## Requirement:
Print the data below again in full, exactly as it stands, with no images.
Excerpted data section start
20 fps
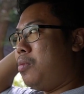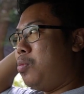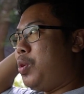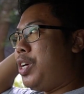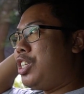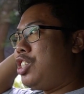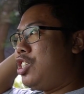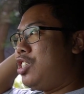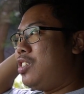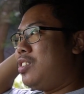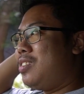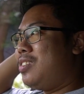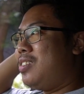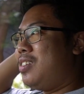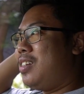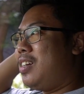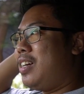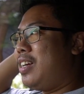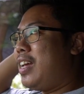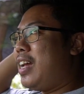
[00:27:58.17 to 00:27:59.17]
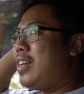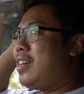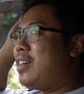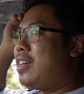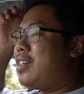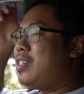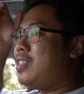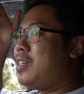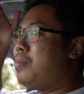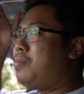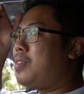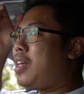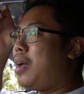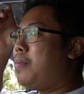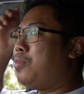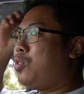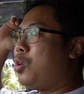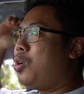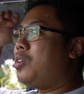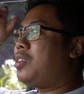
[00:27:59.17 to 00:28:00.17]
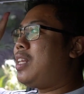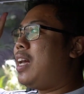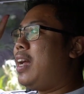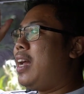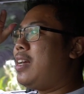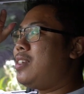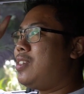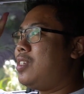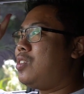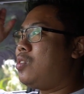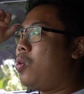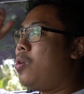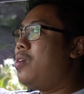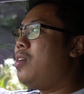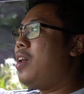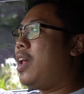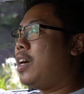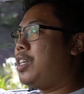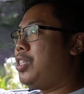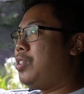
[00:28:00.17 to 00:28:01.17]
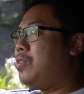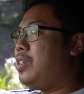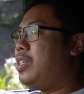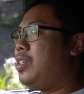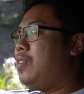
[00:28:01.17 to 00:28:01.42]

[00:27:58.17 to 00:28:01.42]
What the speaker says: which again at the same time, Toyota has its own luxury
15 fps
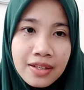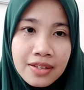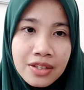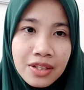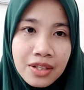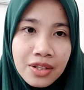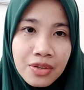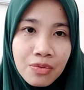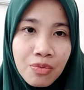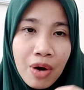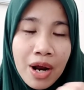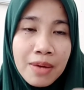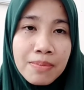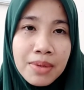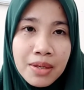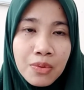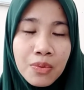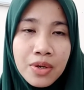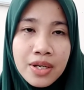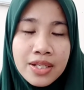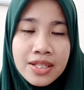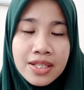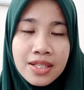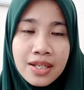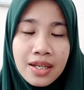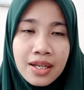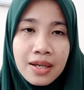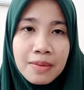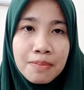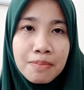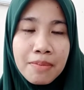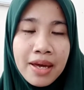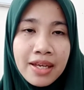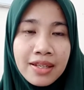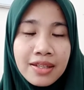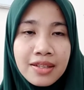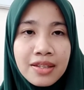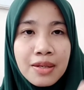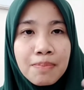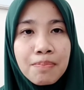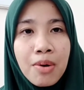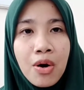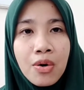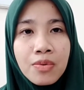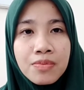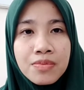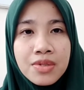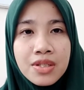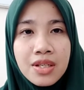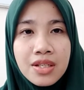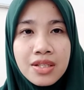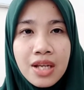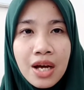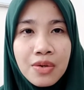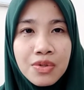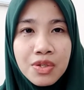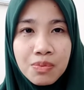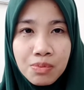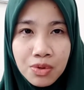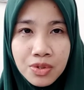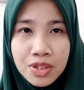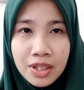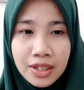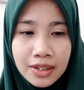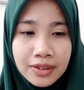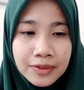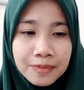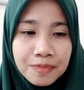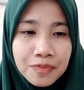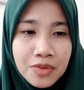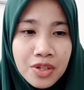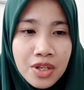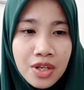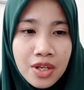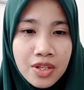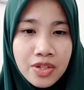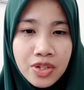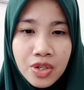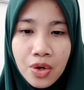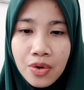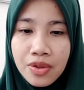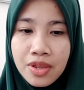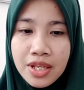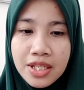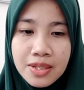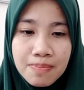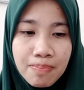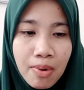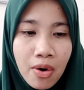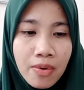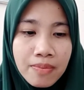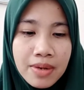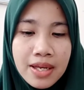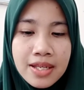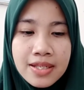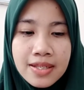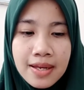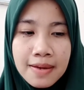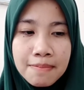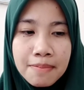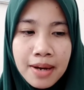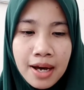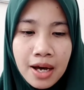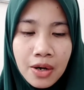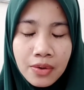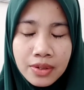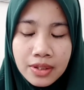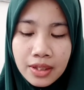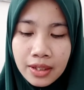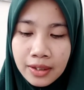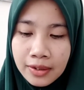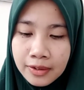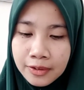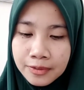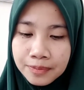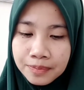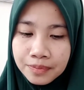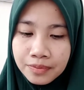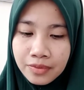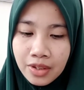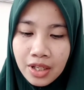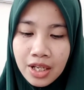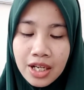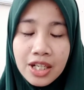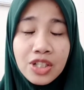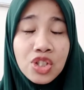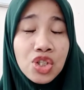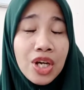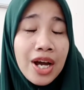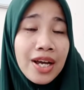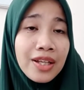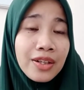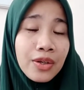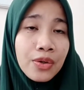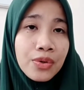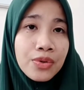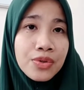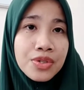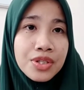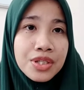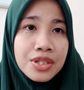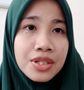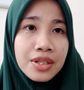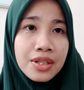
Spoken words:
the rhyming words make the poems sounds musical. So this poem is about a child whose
Excerpted data section end
## Exercise solution:
20 fps
[00:27:58.17 to 00:27:59.17]
[00:27:59.17 to 00:28:00.17]
[00:28:00.17 to 00:28:01.17]
[00:28:01.17 to 00:28:01.42]

[00:27:58.17 to 00:28:01.42]
What the speaker says: which again at the same time, Toyota has its own luxury
15 fps
Spoken words:
the rhyming words make the poems sounds musical. So this poem is about a child whose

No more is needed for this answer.